** Required work **
Print every entry exactly as written and exclude all images.

===== Dataset records =====

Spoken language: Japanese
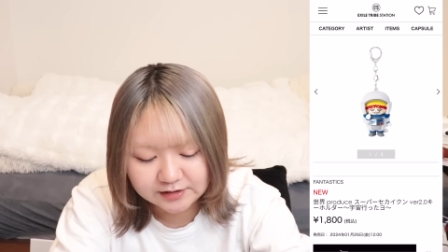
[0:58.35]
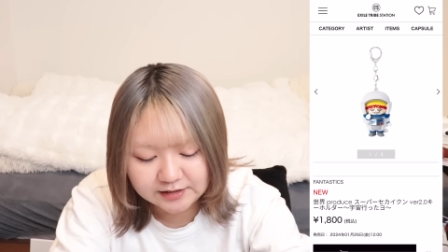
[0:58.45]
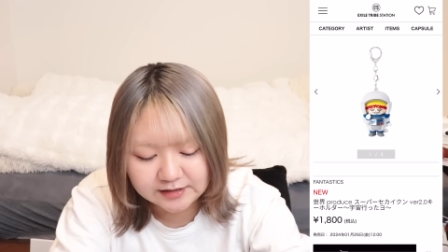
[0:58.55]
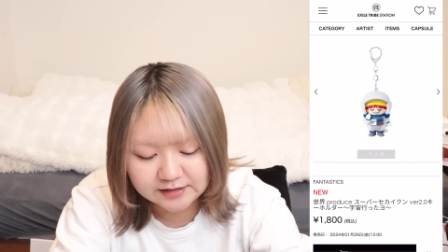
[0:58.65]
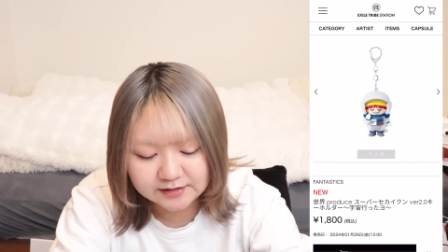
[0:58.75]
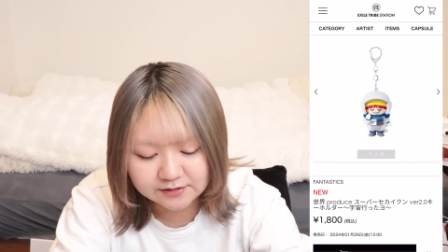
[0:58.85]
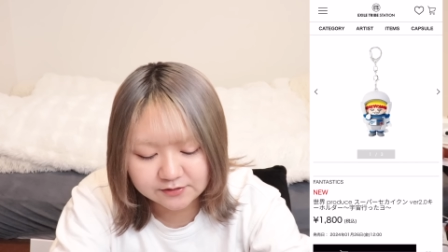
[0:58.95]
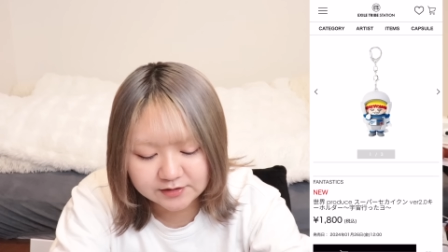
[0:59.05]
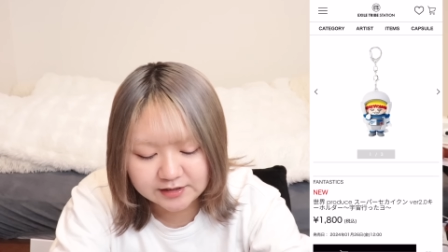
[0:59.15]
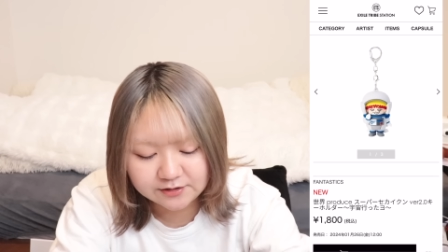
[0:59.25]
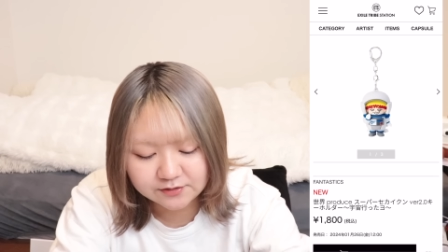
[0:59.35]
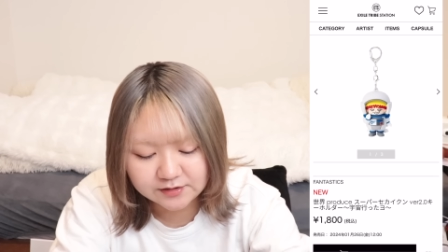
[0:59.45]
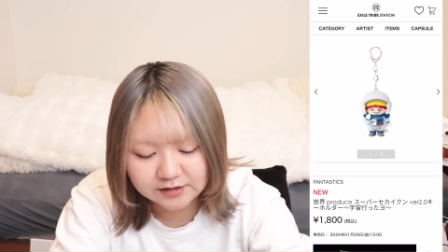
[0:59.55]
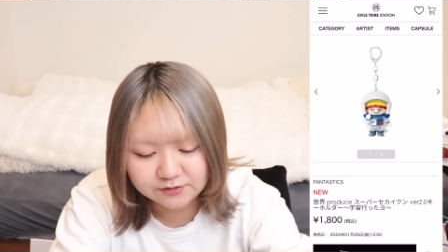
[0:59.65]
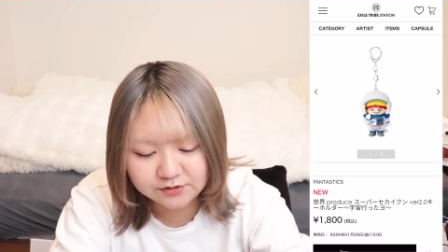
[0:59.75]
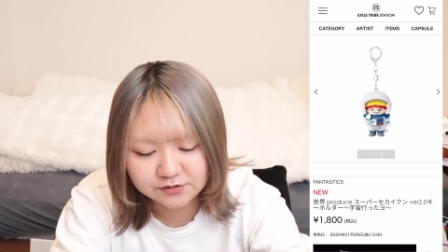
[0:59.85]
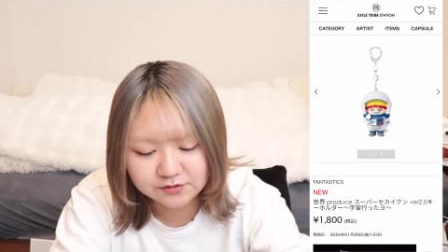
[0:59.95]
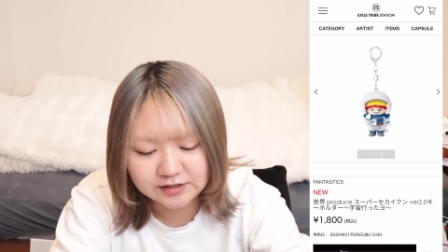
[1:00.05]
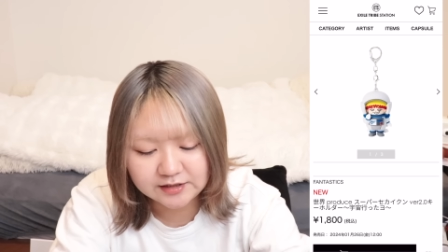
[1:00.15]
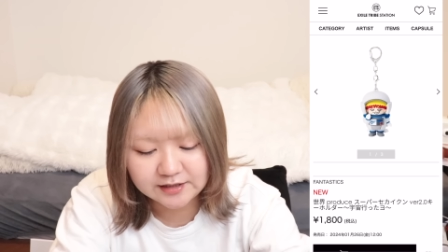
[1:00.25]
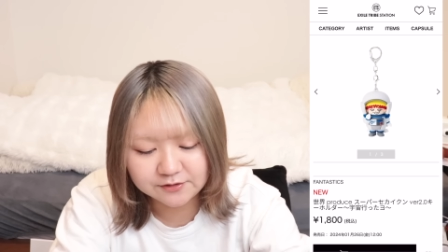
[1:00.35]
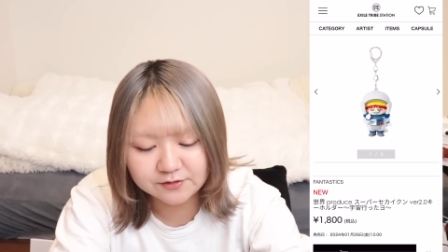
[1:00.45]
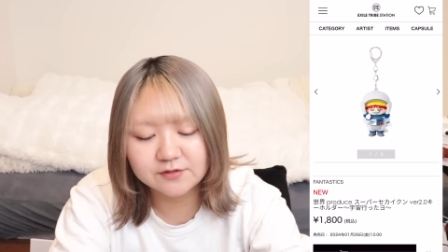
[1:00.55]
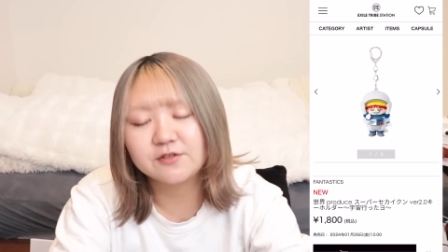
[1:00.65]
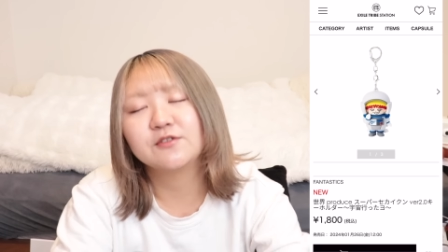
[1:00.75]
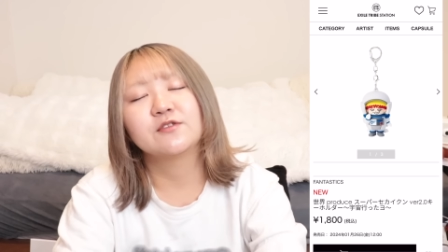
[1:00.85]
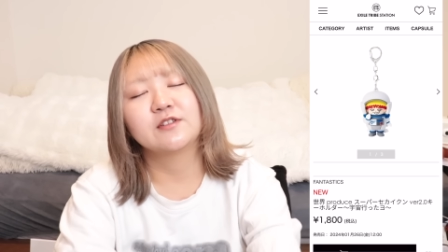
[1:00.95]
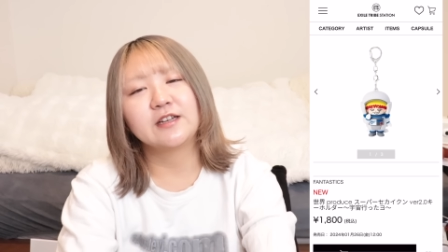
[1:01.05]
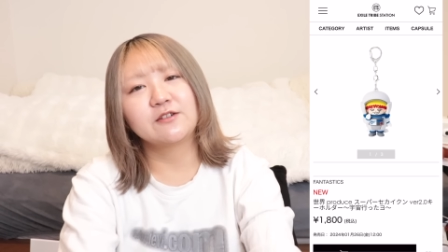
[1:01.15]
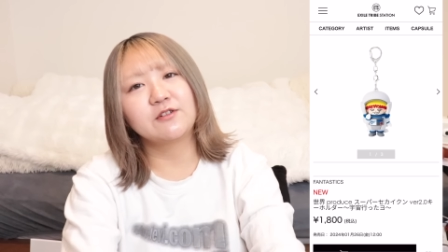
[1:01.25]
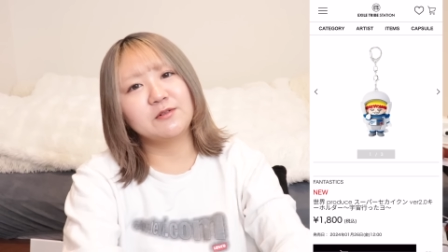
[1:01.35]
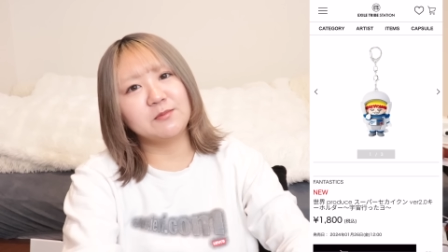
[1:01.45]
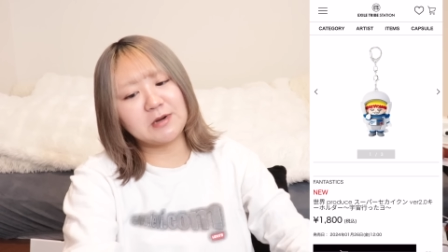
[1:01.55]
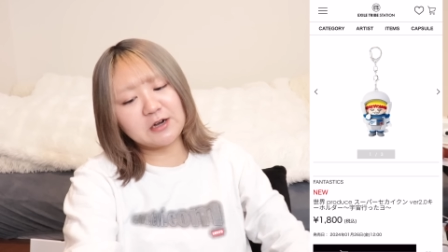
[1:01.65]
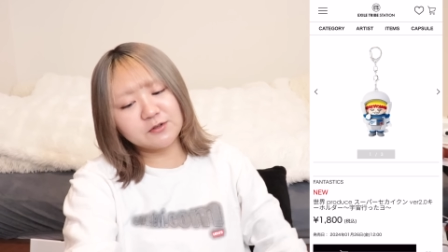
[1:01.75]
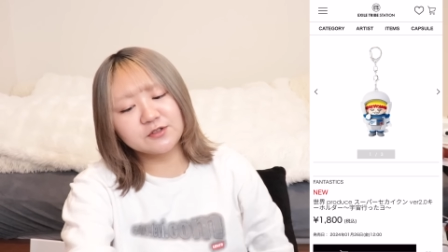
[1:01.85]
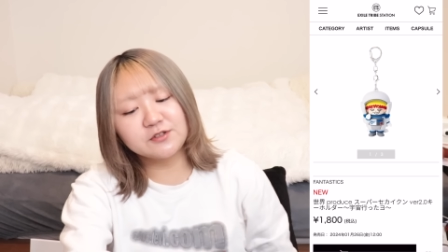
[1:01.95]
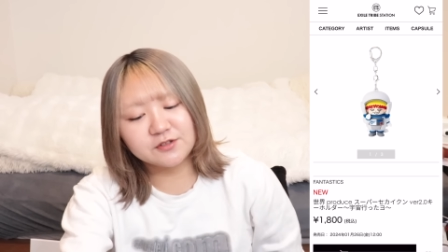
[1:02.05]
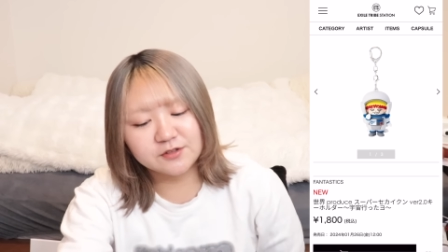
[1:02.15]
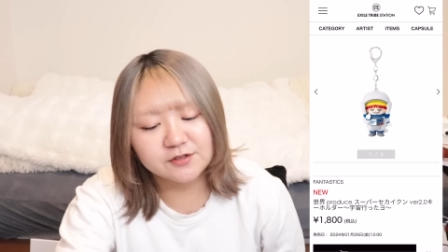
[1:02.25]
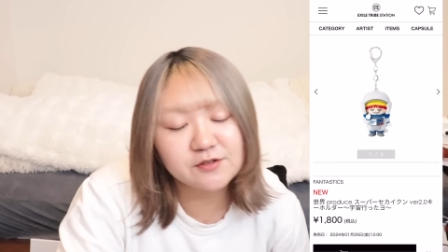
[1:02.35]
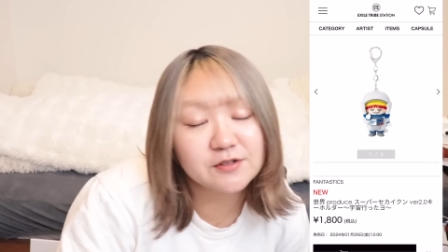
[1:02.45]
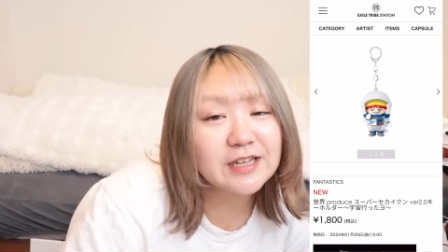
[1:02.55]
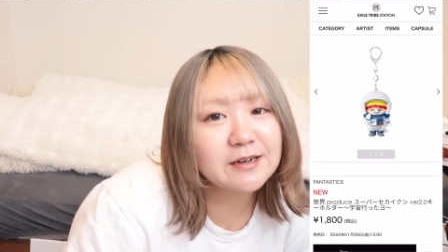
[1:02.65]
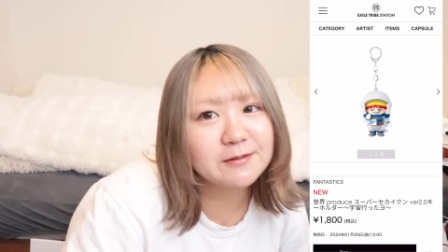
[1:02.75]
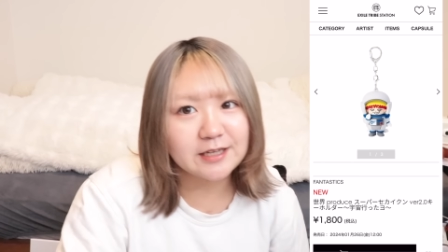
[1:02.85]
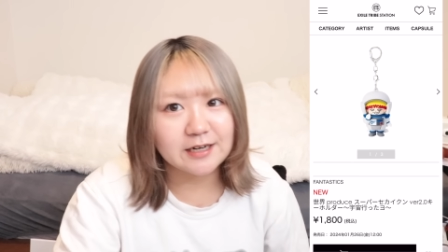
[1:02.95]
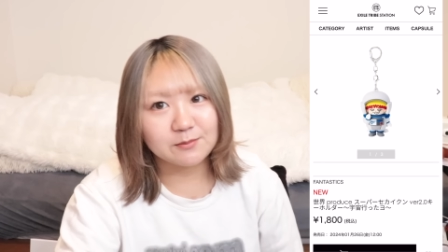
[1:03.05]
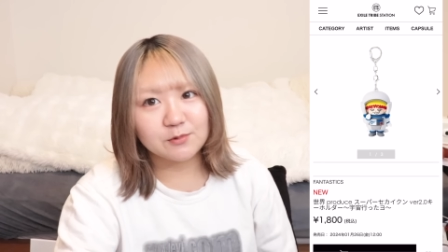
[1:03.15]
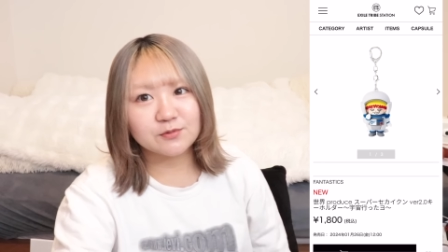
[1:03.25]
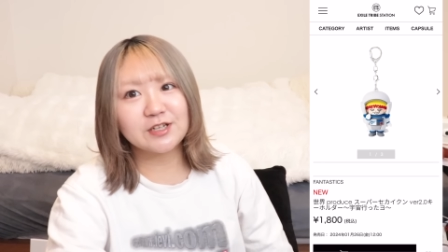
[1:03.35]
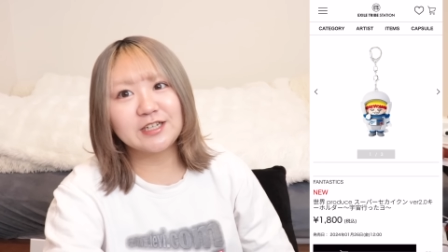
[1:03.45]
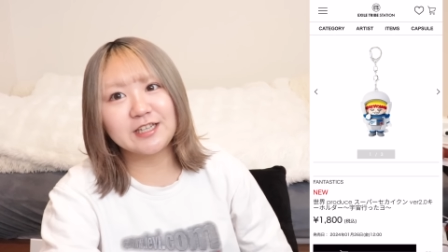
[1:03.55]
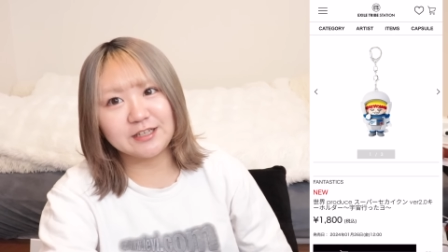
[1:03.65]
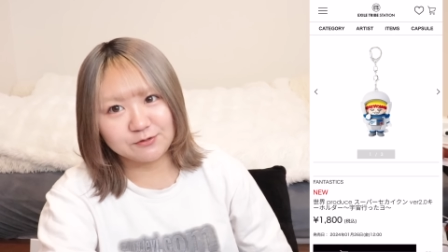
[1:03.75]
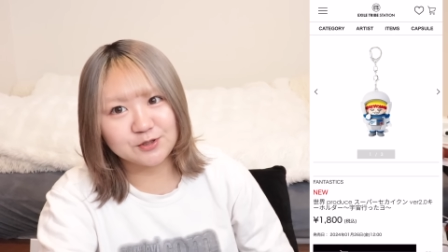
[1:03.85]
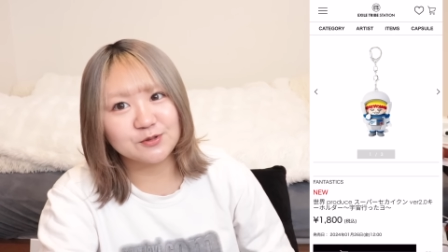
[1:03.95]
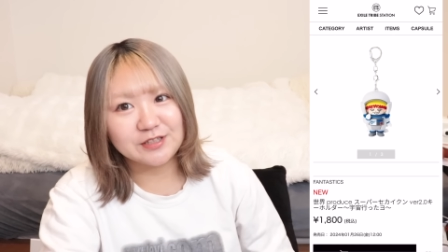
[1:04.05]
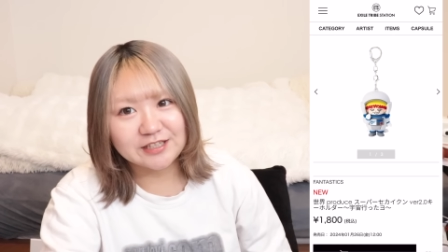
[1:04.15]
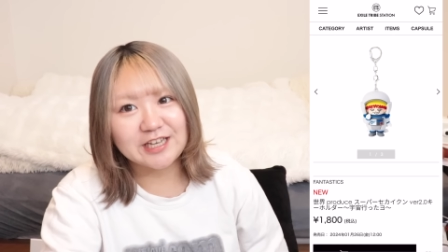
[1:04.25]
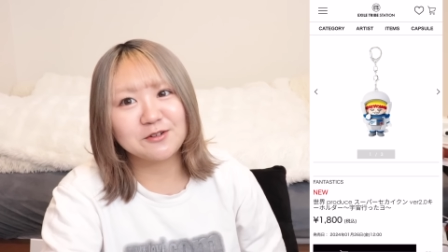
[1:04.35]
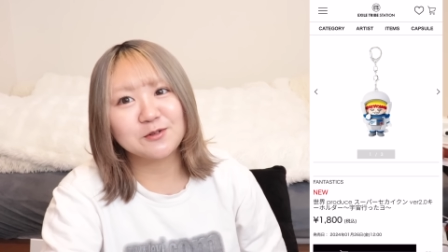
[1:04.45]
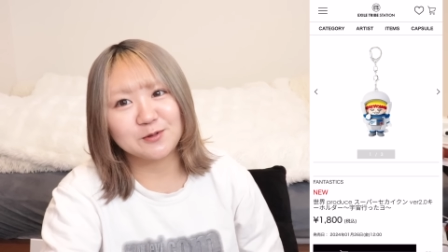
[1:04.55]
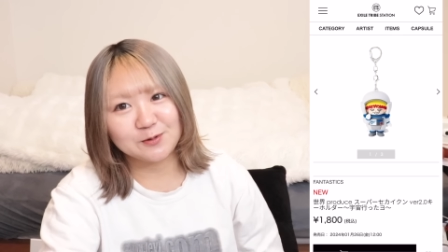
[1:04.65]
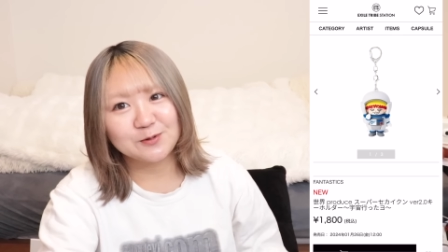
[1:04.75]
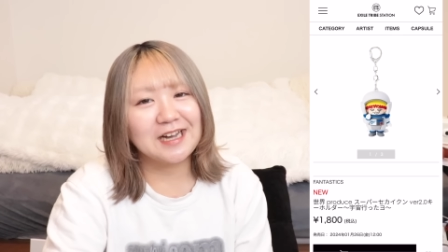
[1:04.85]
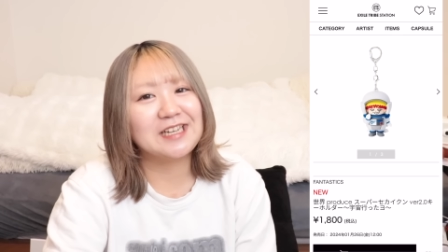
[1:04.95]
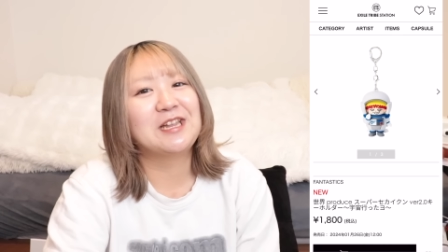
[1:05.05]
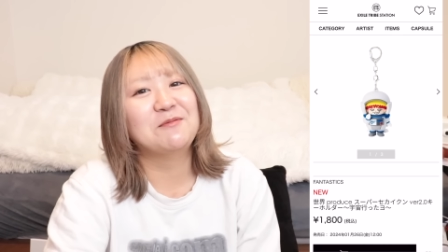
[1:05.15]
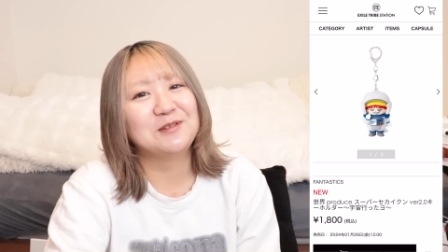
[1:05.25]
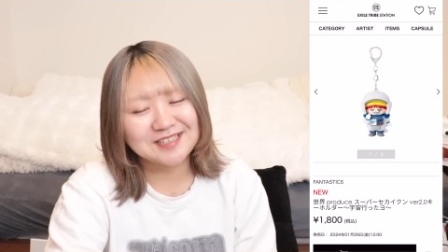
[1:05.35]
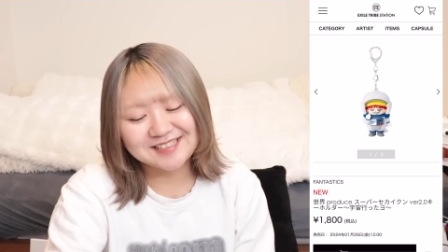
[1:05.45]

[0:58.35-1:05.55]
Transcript: 2.0キーホルダー宇宙行ったよということで、これは誠くんと並べたらもう二人で宇宙に行けるというアイテムで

=====

** Solution for this task **
Spoken language: Japanese
[0:58.35]
[0:58.45]
[0:58.55]
[0:58.65]
[0:58.75]
[0:58.85]
[0:58.95]
[0:59.05]
[0:59.15]
[0:59.25]
[0:59.35]
[0:59.45]
[0:59.55]
[0:59.65]
[0:59.75]
[0:59.85]
[0:59.95]
[1:00.05]
[1:00.15]
[1:00.25]
[1:00.35]
[1:00.45]
[1:00.55]
[1:00.65]
[1:00.75]
[1:00.85]
[1:00.95]
[1:01.05]
[1:01.15]
[1:01.25]
[1:01.35]
[1:01.45]
[1:01.55]
[1:01.65]
[1:01.75]
[1:01.85]
[1:01.95]
[1:02.05]
[1:02.15]
[1:02.25]
[1:02.35]
[1:02.45]
[1:02.55]
[1:02.65]
[1:02.75]
[1:02.85]
[1:02.95]
[1:03.05]
[1:03.15]
[1:03.25]
[1:03.35]
[1:03.45]
[1:03.55]
[1:03.65]
[1:03.75]
[1:03.85]
[1:03.95]
[1:04.05]
[1:04.15]
[1:04.25]
[1:04.35]
[1:04.45]
[1:04.55]
[1:04.65]
[1:04.75]
[1:04.85]
[1:04.95]
[1:05.05]
[1:05.15]
[1:05.25]
[1:05.35]
[1:05.45]

[0:58.35-1:05.55]
Transcript: 2.0キーホルダー宇宙行ったよということで、これは誠くんと並べたらもう二人で宇宙に行けるというアイテムで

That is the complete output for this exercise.